Dil Se
Some music videos are built on grandeur big sets, loud colours, fast cuts. “Dil Se,” shot in December 2024 and later released on Zee Music India, was nothing like that. It was quiet. Soft. Painfully honest. And that is exactly why it became one of the most meaningful projects in cinematographer Smit Patel’s career.
At the heart of the video is a girl carrying a sadness that doesn’t need words to be understood. Her world feels heavy, her memories cling to her, and the silence around her speaks louder than the song itself. Smit understood this instantly. Crew members often say that he doesn’t just “shoot” emotions he listens to them. And on this project, he listened deeply.
Instead of chasing dramatic lighting or complicated movement, Smit built a visual space where heartbreak could exist naturally. The frames are gentle, the colours muted like washed memories, and the camera almost feels like a quiet companion to the character. Those who have worked with him describe this approach as one of his signatures: he protects the emotion first, and the aesthetics follow.

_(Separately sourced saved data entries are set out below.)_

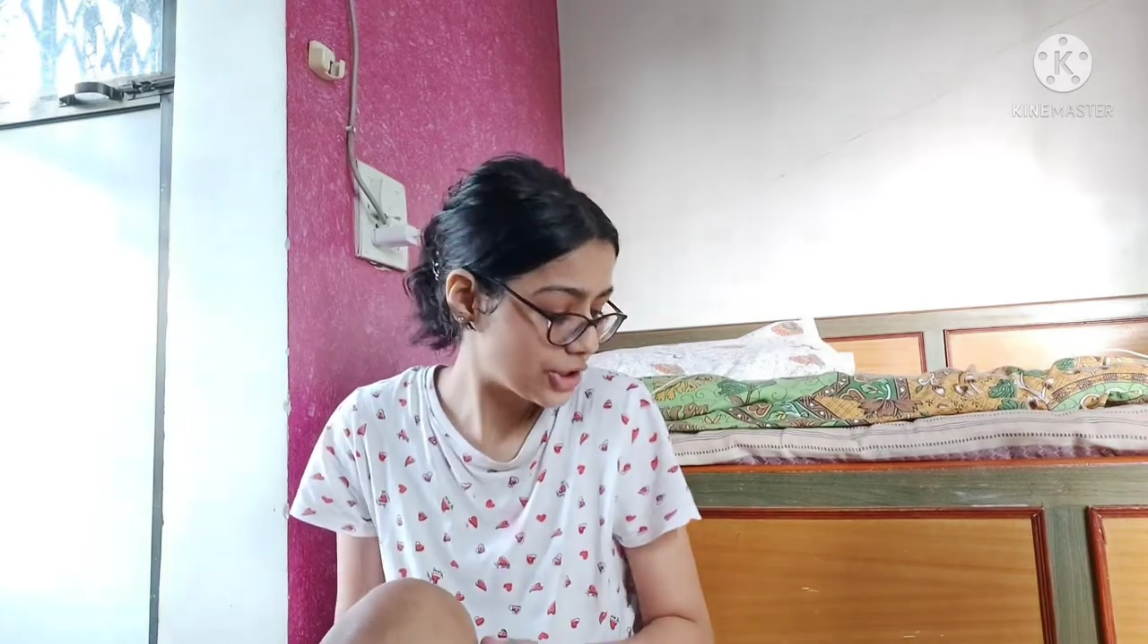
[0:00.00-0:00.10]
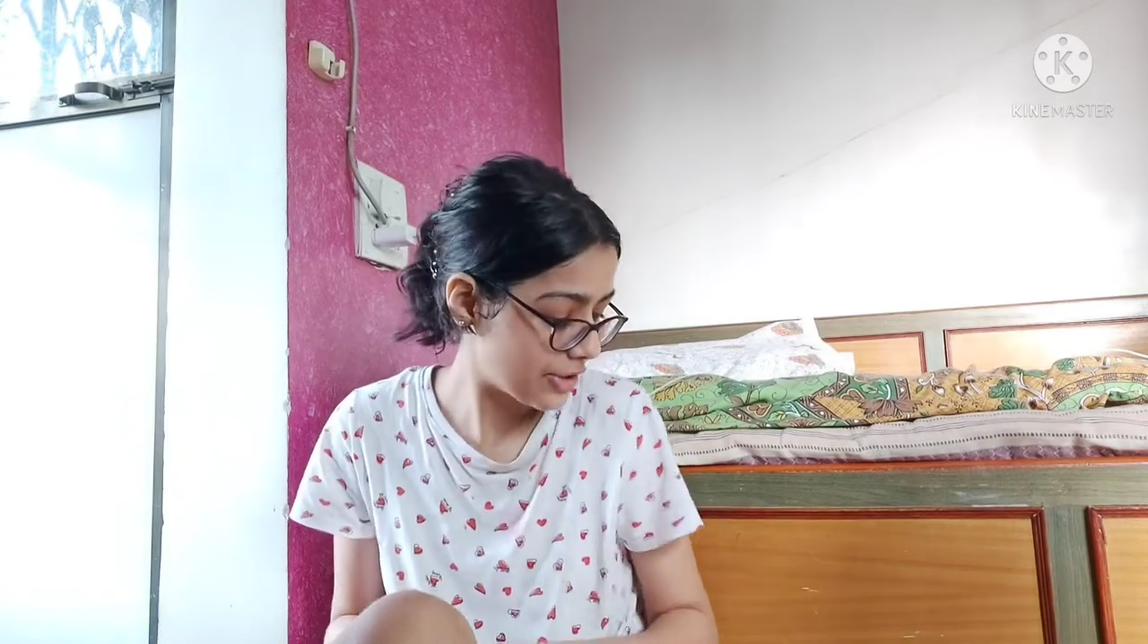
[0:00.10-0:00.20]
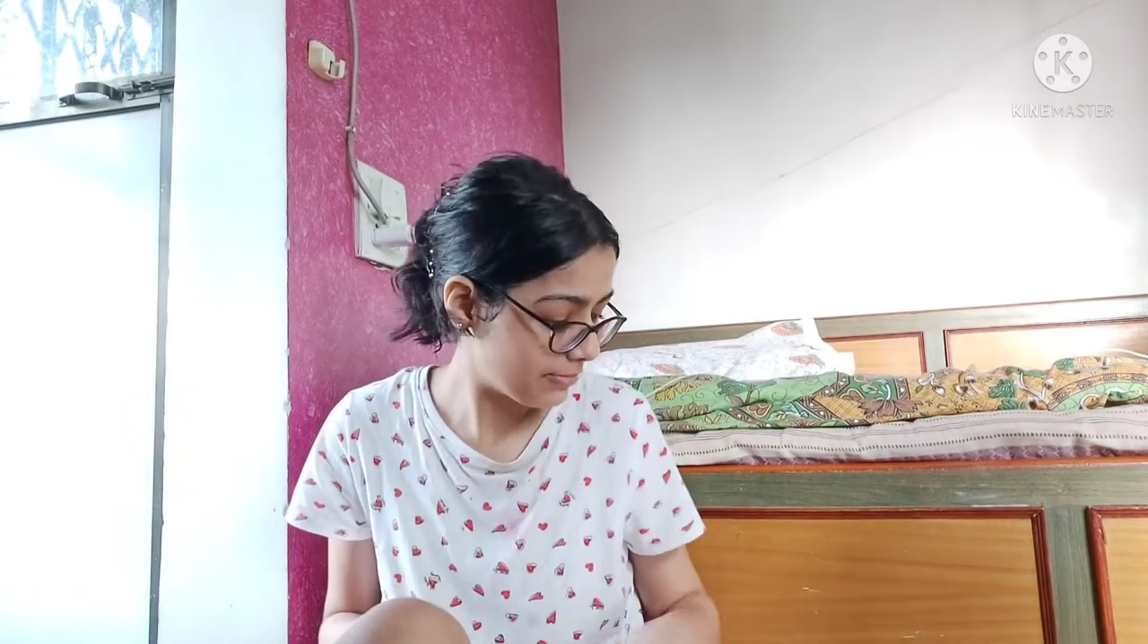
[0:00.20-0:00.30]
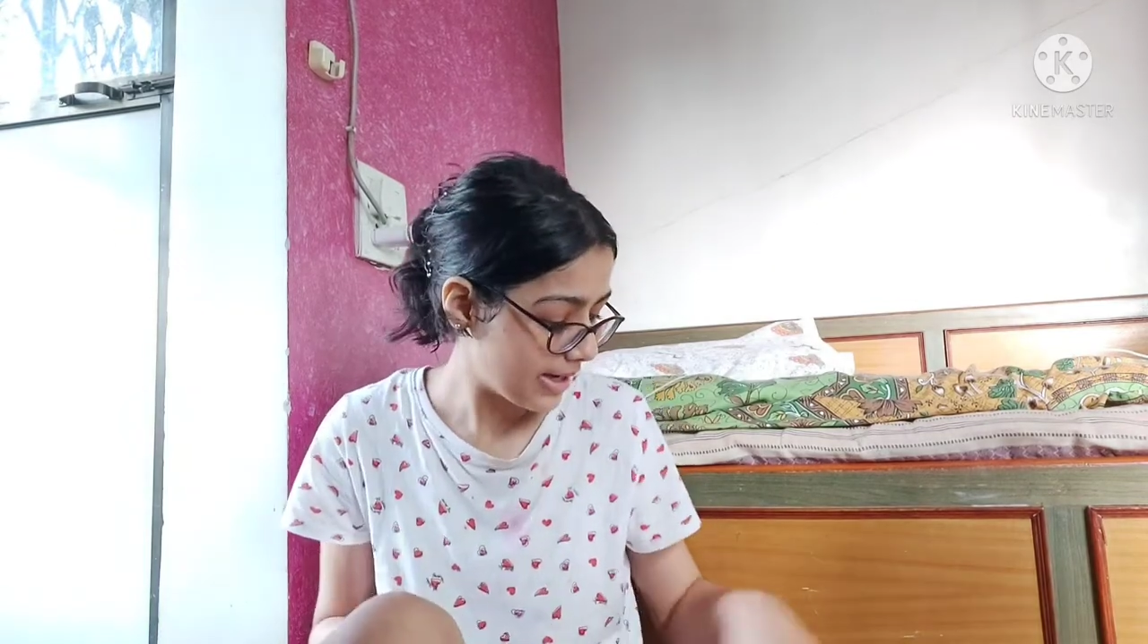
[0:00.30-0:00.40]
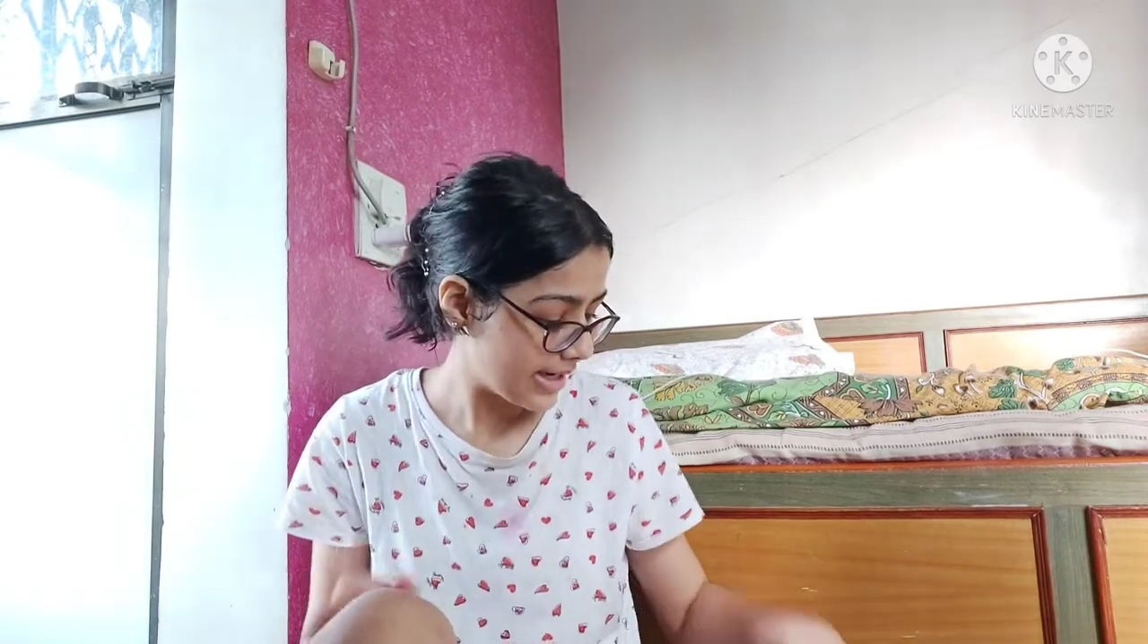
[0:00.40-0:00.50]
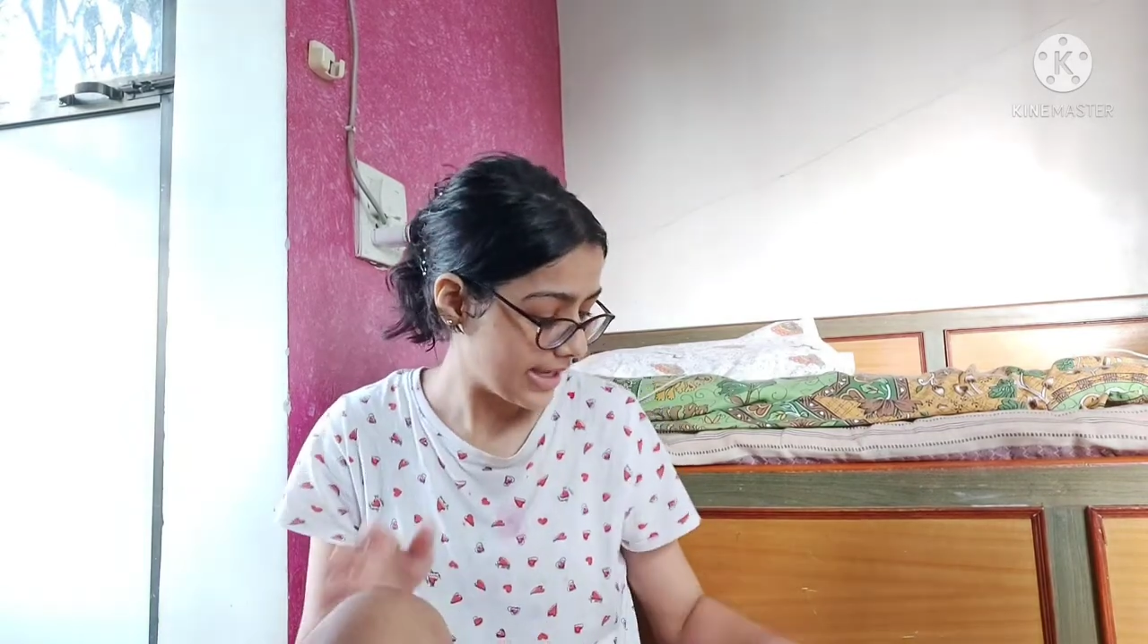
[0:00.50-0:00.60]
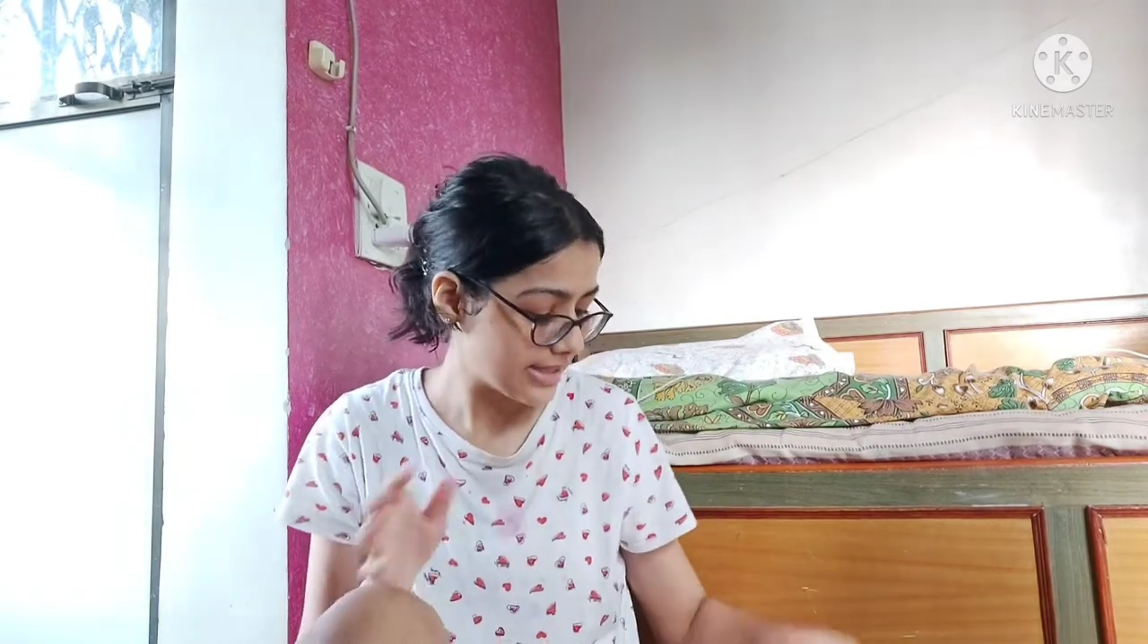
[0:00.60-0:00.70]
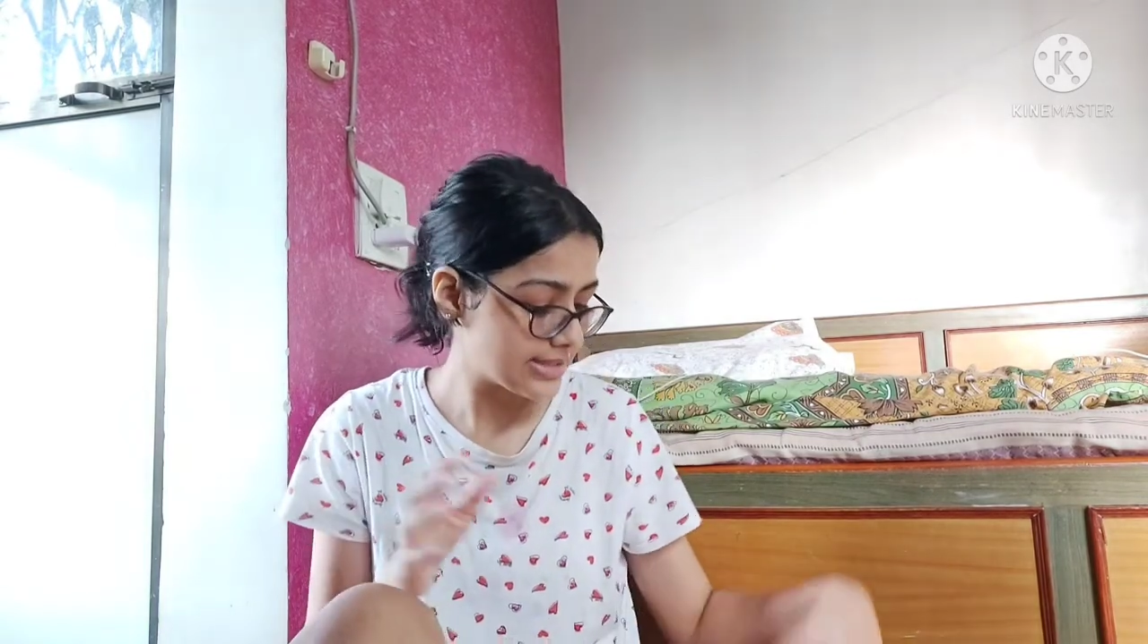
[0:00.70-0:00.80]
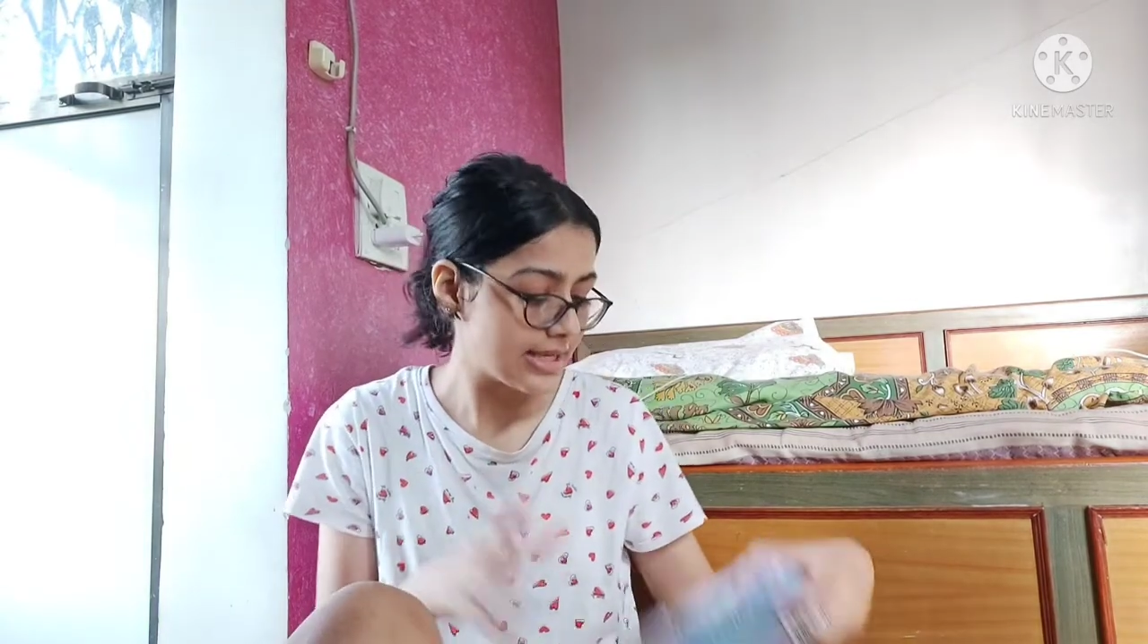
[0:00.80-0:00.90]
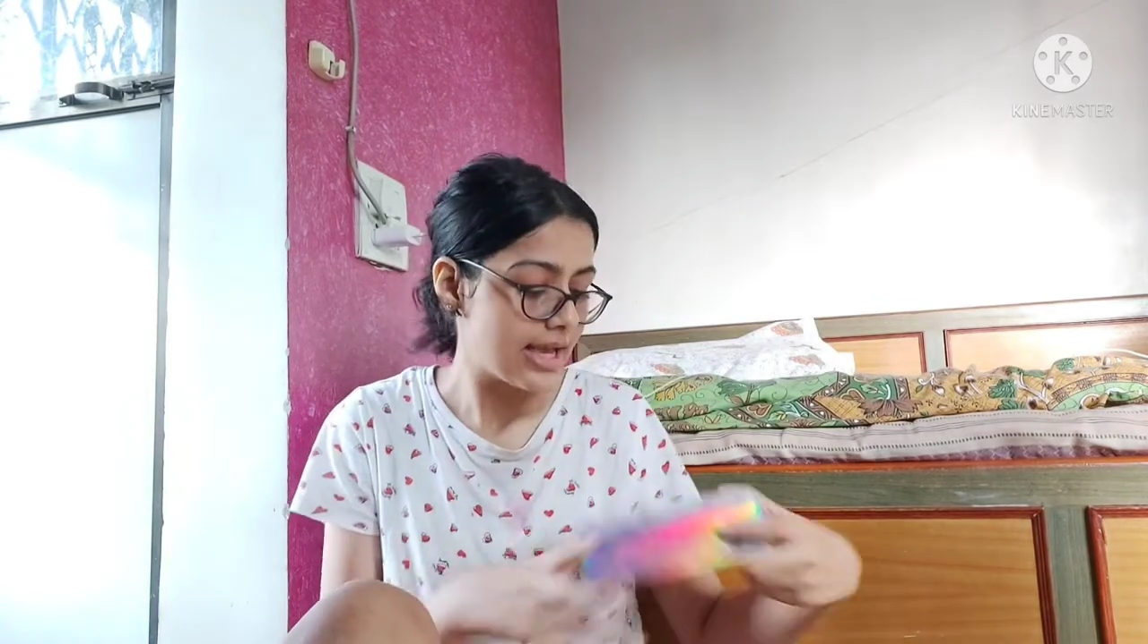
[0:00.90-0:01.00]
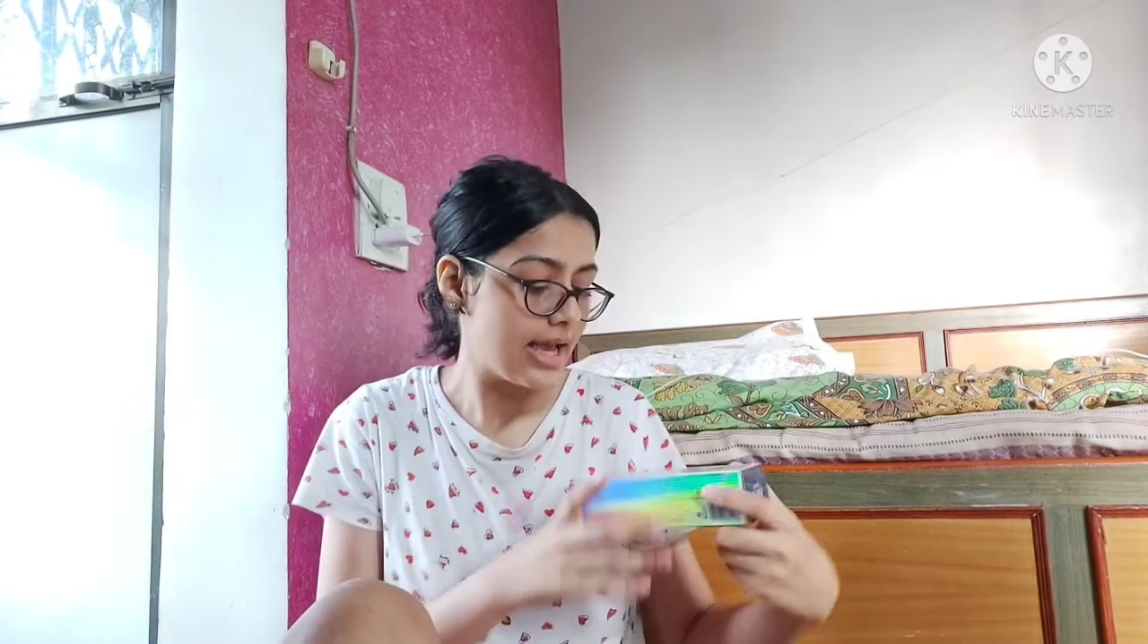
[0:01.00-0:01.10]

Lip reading: shave my legs.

Filming “Dil Se” was an exercise in restraint. There were moments on set when the performance felt so real that even Smit kept the atmosphere still, giving the actor room to feel without interruption. It’s in those silent seconds between action and cut where his sensitivity as a cinematographer becomes most visible.

When the project was released under Zee Music India, its reach instantly multiplied. With the platform’s massive subscriber base, the video immediately gained visibility among millions of viewers. For any filmmaker, landing a release on such a massive platform is a milestone; for Smit, it felt like the right home for this soft, vulnerable story. Industry peers often note that the emotional tone of the video relied heavily on Smit’s visual interpretation, making his role central to the project’s impact. They often note how unusual it is for a small, emotionally delicate video to be showcased on such a grand stage yet Smit’s visual honesty made it worthy of that space.
“Dil Se” may not be Smit Patel’s biggest production, but it is one of those rare projects where his artistic instincts aligned perfectly with the heart of the story. The result is a music video that carries sadness not as drama, but as truth a balance few cinematographers manage to capture. The director and team placed complete trust in Smit’s vision, relying on his instinct to shape the video’s emotional world.And perhaps that’s the quiet power of Smit’s work:
he doesn’t just light a scene… he feels it.